João Carlos é consultor comercial e relata que faz corridas pela Uber todos os dias, e toda vez tem que conversar com o motorista, “é bom para distrair ele e a gente”, afirma. Já a atendente de farmácia, Claudiane Andrade conta que passou por uma “saia justa” com um motorista.
“Tem muitas coisas que eles deixam a desejar. Teve uma vez que chamei uma corrida e o carro não tinha ar condicionado. O condutor ainda disse que se não colocasse o cinto teria que descer do veículo, foi mal-educado. Em relação à conversa, tem uns que falam e outros que nem olham pra nossa cara”, conta.

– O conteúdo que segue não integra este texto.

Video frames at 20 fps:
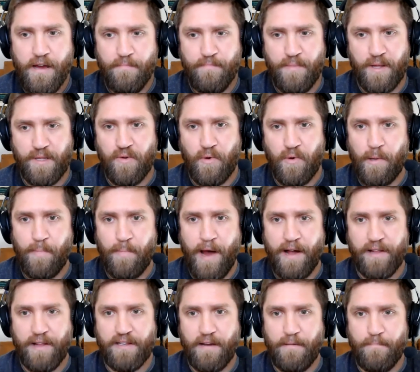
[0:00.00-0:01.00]
but it's all
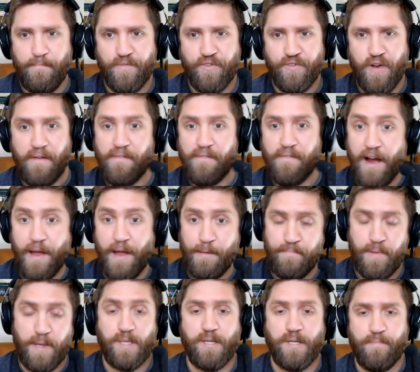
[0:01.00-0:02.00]
about um, trying to find the
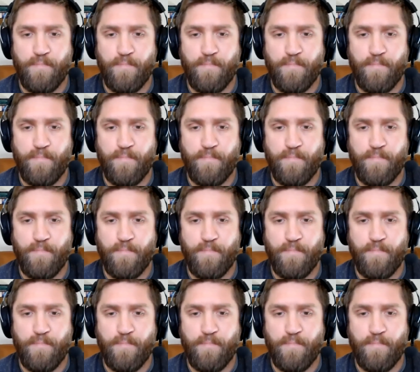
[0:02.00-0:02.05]
best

Claudiane aprendeu uma técnica para evitar o mal-estar com o motorista. “Quando entro no carro já cumprimento. A maioria dos motoristas é simpático, mas tem uns que são complicados. E tem situações que não estamos em um dia legal, só queremos chegar em casa, mas falam muito e isso incomoda. Quando não estou disposta, respondo de forma ríspida para a pessoa se tocar”, revela.
Para o motorista da Uber, Alan Cristian a novidade da empresa vai ajudá-lo a identificar se o passageiro é tranquilo ou não, mas a conversa contribui na sua avaliação. “A Uber dá vantagens para motoristas bem avaliados, tem o clube seis estrelas, que traz benefícios e por isso todos querem ter uma boa nota”, explica.

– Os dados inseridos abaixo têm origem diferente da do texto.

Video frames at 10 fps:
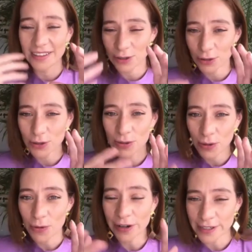do
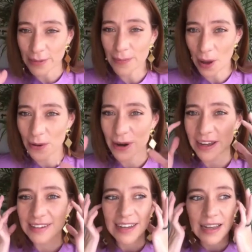awareness about it,
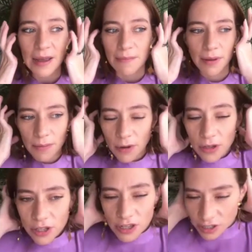people
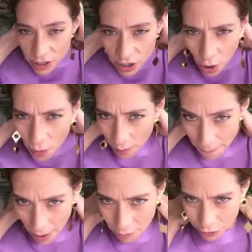doesn't know
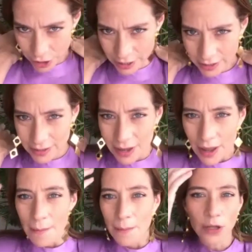about this.
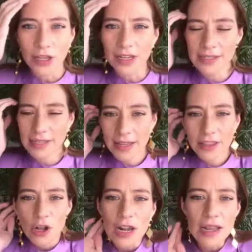But it's like the
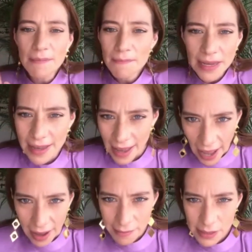Olympic
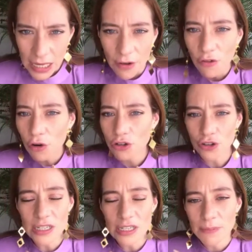Games for
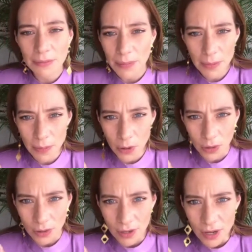transplant
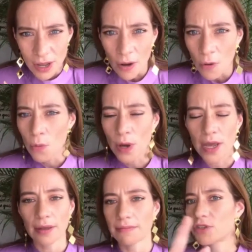people with
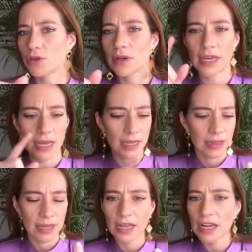
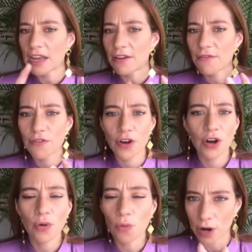kidney, liver,
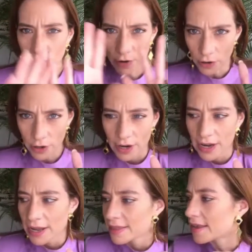whatever.
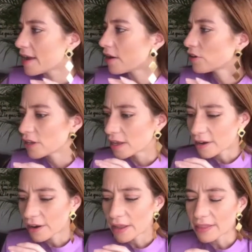They are
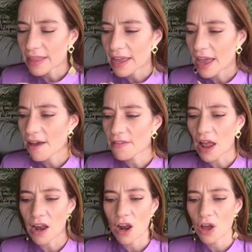there, and they have a
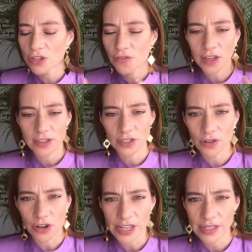lot of
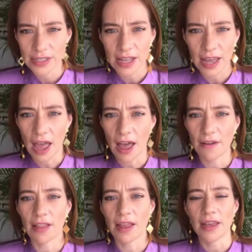categories. They have
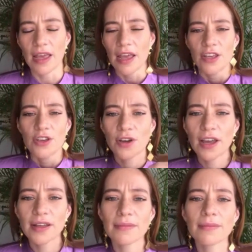like, you
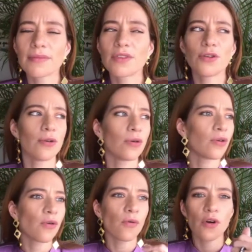can
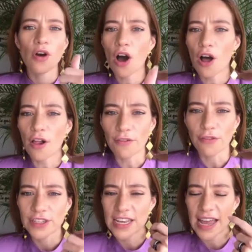do golf,
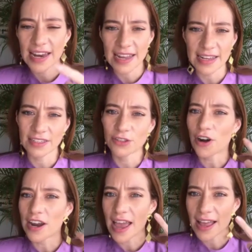tennis,
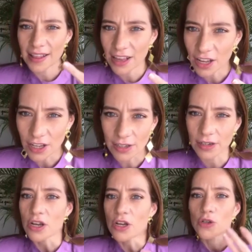triathlon,
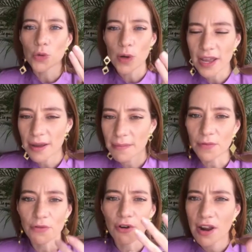swim,
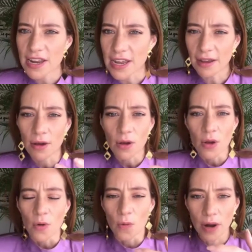running,
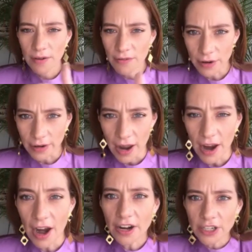whatever,
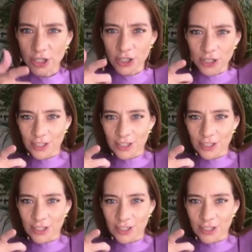arch,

Alan trabalha pelo aplicativo há um mês e comenta que até o momento, não passou por nenhuma situação desagradável durante as corridas. A sua estratégia para saber se o passageiro quer ou não conversar é cumprimentá-lo assim que embarca. “Já teve casos de alguém entrar no carro e dizer que era de boa, não queria ficar ali sem conversar. Tem gente que gosta de dialogar e subtrair um conhecimento da outra”, disse.
Valdevino Florentino também é motorista e, às vezes, passageiro. Ele relata que faz parte do clube seis estrelas e que conseguiu o benefício pela forma de tratar o cliente. “Trabalho e a primeira coisa que faço é identificar a pessoa, cumprimentar e nesse momento dá para perceber se ela quer falar ou não. Se respondeu, dá para fazer as leves perguntinhas, se a música tá boa, se o ar está bom”, conta.

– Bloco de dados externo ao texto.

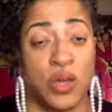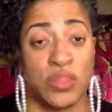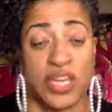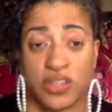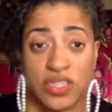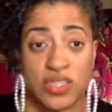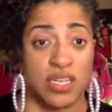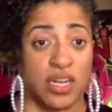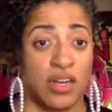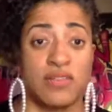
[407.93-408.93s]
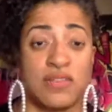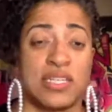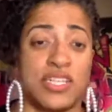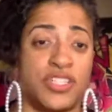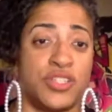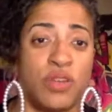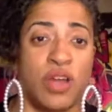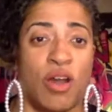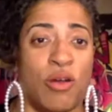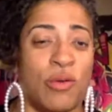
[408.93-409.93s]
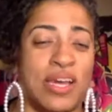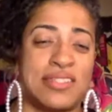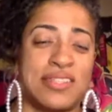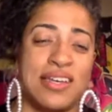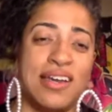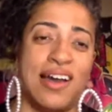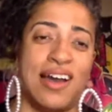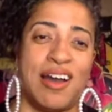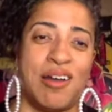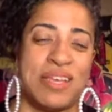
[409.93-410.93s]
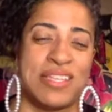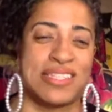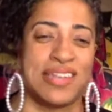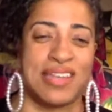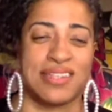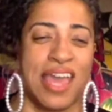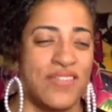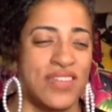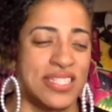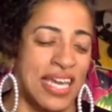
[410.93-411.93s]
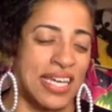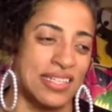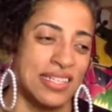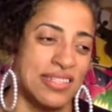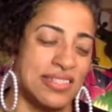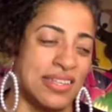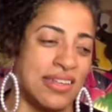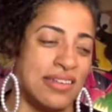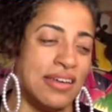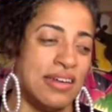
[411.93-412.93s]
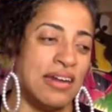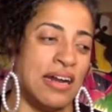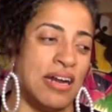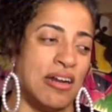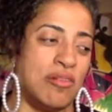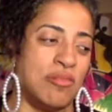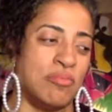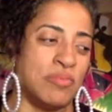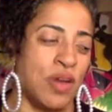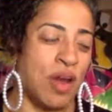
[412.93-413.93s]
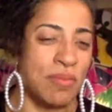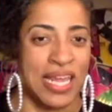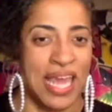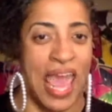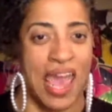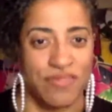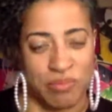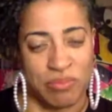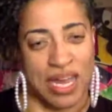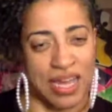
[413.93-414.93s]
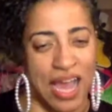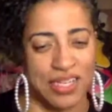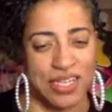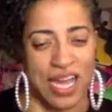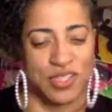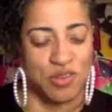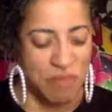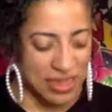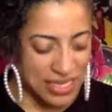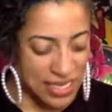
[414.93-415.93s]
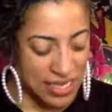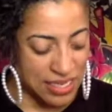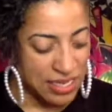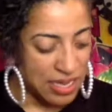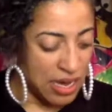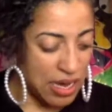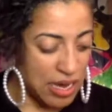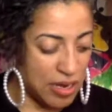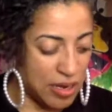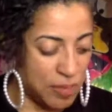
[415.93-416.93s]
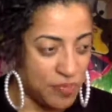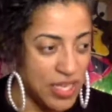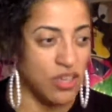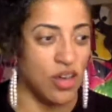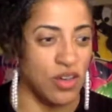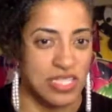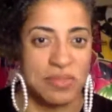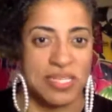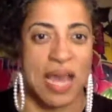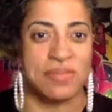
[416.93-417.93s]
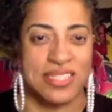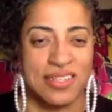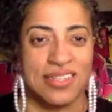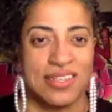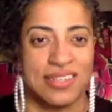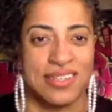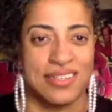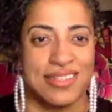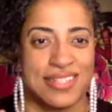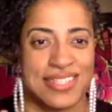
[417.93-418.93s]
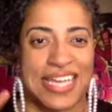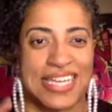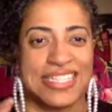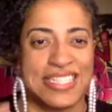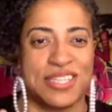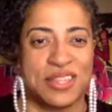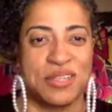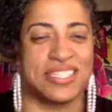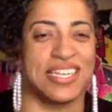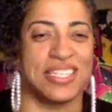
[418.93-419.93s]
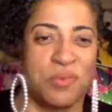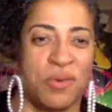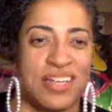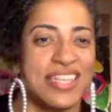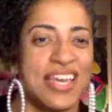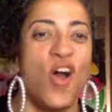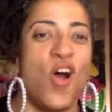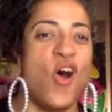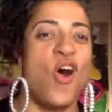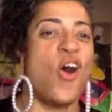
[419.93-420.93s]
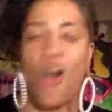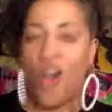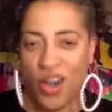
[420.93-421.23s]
their concerns. And as you know, as an avid cyclist, and I'm not an avid, but I do my thing. Sometimes the cyclist enthusiast wants all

Para ele, mesmo que a viagem seja rápida, mas nenhuma das partes conversam o percurso parece aumentar. “Na situação de meia hora de viagem, se ficar aquele silencio se transforma em oito horas, isso serve para todos. Sou motorista de aplicativo e passageiro também, só de entrar em um veículo já sei como está o psicológico dele. Uso a árvore imaginária, então quando saio de casa deixo os problemas lá”, afirma.
O motorista fala sobre o teste que a Uber está realizando. “Esse sistema vai ajudar porque tem gente que entra no carro do amarelo para o vermelho e qualquer coisa que fizer pode derrubar a sua nota. Já passei por uma situação que a mulher entrou no carro e perguntei se o ar estava bom, ela respondeu ríspida e isso já me fez engessar o pescoço. Sabia que estava do amarelo para o vermelho”, conclui.